### EXERCISE MATERIAL

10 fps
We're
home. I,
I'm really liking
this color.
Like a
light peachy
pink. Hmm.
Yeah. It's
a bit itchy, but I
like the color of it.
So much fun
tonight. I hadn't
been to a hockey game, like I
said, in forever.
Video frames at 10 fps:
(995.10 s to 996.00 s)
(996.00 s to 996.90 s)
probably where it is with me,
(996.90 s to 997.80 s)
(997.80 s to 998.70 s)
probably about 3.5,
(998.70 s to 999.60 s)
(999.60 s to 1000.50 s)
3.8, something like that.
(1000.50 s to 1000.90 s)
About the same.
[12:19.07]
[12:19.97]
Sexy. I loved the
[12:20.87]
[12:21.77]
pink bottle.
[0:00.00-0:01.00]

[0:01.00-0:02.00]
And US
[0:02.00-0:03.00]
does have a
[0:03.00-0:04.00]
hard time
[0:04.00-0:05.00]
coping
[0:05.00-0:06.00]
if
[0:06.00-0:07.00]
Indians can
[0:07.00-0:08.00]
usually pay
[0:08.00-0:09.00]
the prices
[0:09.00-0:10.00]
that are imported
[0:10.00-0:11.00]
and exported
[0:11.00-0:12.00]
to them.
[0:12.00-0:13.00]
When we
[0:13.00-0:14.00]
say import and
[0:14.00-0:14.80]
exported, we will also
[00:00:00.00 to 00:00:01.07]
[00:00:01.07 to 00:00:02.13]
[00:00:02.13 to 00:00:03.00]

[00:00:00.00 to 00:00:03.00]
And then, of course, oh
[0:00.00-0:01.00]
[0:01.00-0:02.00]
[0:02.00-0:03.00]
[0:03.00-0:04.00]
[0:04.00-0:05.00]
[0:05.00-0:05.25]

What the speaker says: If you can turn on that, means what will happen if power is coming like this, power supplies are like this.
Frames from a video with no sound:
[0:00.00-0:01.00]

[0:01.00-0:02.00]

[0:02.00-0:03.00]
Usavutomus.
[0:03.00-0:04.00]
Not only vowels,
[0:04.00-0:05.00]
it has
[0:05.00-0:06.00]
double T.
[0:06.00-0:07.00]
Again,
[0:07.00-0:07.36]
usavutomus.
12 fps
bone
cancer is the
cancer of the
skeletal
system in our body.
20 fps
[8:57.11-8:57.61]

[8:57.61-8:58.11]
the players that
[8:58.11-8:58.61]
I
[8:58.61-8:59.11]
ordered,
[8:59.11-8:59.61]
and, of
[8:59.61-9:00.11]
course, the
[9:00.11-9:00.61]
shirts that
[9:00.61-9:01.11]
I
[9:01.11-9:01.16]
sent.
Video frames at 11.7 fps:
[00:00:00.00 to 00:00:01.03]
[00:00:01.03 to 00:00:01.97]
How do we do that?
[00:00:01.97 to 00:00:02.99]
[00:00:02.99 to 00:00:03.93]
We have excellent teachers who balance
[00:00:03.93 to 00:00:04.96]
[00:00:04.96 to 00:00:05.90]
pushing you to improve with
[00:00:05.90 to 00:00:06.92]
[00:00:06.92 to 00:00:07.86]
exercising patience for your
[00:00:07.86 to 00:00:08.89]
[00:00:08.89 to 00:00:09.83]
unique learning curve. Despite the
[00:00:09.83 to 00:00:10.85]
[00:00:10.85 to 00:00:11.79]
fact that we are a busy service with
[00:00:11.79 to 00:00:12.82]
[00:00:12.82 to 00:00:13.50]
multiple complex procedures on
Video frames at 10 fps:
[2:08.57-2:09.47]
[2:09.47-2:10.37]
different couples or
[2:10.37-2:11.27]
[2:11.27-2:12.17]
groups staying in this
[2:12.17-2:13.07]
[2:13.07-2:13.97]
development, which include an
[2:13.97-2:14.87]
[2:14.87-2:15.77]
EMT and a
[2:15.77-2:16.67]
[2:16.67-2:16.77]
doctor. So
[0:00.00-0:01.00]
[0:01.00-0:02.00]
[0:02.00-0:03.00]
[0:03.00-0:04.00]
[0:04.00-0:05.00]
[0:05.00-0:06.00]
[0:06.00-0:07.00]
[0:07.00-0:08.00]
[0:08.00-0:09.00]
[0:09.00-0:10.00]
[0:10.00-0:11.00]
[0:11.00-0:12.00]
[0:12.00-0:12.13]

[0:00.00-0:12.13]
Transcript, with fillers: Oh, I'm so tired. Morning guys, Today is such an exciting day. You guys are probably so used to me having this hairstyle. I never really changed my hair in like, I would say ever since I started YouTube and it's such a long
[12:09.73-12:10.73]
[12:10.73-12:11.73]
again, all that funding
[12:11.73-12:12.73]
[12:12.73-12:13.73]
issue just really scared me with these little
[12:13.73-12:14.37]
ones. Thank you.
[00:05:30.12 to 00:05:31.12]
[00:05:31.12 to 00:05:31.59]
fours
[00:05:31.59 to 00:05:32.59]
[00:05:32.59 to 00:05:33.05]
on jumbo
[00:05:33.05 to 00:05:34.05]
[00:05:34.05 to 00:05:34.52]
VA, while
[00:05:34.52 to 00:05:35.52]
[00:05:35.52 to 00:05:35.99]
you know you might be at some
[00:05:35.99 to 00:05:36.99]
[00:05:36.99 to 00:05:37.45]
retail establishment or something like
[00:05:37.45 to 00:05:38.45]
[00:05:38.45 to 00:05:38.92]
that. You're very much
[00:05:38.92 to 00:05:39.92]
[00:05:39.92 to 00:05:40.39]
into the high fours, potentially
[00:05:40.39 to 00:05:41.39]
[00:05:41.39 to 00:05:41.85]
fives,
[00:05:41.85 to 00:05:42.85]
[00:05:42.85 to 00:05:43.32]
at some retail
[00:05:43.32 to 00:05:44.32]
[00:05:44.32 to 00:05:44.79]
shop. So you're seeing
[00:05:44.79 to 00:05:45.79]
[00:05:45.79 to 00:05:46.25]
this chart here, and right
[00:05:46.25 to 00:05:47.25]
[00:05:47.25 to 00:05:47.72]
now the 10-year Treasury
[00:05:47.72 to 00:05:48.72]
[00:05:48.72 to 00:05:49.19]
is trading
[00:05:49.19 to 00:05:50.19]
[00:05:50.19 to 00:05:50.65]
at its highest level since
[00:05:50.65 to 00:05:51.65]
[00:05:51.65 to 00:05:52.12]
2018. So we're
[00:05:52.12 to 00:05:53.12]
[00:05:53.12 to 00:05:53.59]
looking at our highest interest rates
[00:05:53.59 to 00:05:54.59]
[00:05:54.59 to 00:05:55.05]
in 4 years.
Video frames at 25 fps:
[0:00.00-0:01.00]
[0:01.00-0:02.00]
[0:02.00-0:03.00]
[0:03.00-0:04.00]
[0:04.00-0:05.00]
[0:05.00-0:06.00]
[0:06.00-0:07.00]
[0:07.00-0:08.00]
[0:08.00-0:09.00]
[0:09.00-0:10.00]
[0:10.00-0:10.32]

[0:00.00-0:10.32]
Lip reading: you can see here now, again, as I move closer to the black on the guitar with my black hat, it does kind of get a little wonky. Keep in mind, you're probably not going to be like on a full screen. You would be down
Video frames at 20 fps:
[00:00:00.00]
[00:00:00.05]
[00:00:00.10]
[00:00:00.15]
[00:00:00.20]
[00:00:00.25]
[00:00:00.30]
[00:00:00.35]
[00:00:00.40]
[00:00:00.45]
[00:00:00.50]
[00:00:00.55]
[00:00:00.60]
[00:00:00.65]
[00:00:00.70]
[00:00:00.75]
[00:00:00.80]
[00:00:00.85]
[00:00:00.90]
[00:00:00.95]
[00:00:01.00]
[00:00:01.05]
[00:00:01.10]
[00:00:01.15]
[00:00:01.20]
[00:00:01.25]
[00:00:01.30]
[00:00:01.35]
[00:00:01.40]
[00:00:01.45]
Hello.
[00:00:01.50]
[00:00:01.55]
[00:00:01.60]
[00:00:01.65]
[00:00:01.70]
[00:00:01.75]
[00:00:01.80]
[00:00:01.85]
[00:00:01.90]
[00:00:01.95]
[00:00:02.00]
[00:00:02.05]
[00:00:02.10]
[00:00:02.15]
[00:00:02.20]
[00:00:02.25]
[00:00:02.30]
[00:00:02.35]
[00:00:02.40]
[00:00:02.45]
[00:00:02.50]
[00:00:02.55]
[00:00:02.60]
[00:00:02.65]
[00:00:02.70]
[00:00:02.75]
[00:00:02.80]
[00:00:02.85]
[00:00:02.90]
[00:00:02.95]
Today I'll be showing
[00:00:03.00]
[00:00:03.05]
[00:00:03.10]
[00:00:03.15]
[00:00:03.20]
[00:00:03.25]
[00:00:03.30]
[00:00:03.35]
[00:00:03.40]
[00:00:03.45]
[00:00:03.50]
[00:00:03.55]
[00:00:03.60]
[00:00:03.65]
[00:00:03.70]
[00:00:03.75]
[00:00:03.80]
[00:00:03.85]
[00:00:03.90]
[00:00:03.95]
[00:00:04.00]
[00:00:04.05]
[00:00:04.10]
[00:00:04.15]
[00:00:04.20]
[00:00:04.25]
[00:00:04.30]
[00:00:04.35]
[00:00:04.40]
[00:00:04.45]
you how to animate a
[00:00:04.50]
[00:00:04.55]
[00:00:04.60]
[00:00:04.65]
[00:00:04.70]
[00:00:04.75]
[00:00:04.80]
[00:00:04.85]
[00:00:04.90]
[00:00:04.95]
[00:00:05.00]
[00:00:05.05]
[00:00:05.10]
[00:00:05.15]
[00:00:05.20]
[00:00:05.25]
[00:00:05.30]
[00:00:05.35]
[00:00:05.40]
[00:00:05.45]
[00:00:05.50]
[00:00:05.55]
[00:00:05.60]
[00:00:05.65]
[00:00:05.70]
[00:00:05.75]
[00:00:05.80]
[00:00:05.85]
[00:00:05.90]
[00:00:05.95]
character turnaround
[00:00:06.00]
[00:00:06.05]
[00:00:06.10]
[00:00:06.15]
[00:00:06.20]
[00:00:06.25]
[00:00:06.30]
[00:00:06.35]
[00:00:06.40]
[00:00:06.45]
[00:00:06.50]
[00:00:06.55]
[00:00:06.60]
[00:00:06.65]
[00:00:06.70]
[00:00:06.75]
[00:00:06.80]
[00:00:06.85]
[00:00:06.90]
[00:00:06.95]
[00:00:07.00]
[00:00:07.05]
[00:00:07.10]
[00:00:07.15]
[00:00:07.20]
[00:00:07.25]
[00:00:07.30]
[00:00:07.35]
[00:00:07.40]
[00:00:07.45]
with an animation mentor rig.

######

WHAT TO WORK ON: Write down exactly the span of lines above from the one containing "[00:05:37.45 to 00:05:38.45]" to the one containing "[00:05:52.12 to 00:05:53.12]", both ends included.

RESPONSE TO THIS TASK:
[00:05:37.45 to 00:05:38.45]
[00:05:38.45 to 00:05:38.92]
that. You're very much
[00:05:38.92 to 00:05:39.92]
[00:05:39.92 to 00:05:40.39]
into the high fours, potentially
[00:05:40.39 to 00:05:41.39]
[00:05:41.39 to 00:05:41.85]
fives,
[00:05:41.85 to 00:05:42.85]
[00:05:42.85 to 00:05:43.32]
at some retail
[00:05:43.32 to 00:05:44.32]
[00:05:44.32 to 00:05:44.79]
shop. So you're seeing
[00:05:44.79 to 00:05:45.79]
[00:05:45.79 to 00:05:46.25]
this chart here, and right
[00:05:46.25 to 00:05:47.25]
[00:05:47.25 to 00:05:47.72]
now the 10-year Treasury
[00:05:47.72 to 00:05:48.72]
[00:05:48.72 to 00:05:49.19]
is trading
[00:05:49.19 to 00:05:50.19]
[00:05:50.19 to 00:05:50.65]
at its highest level since
[00:05:50.65 to 00:05:51.65]
[00:05:51.65 to 00:05:52.12]
2018. So we're
[00:05:52.12 to 00:05:53.12]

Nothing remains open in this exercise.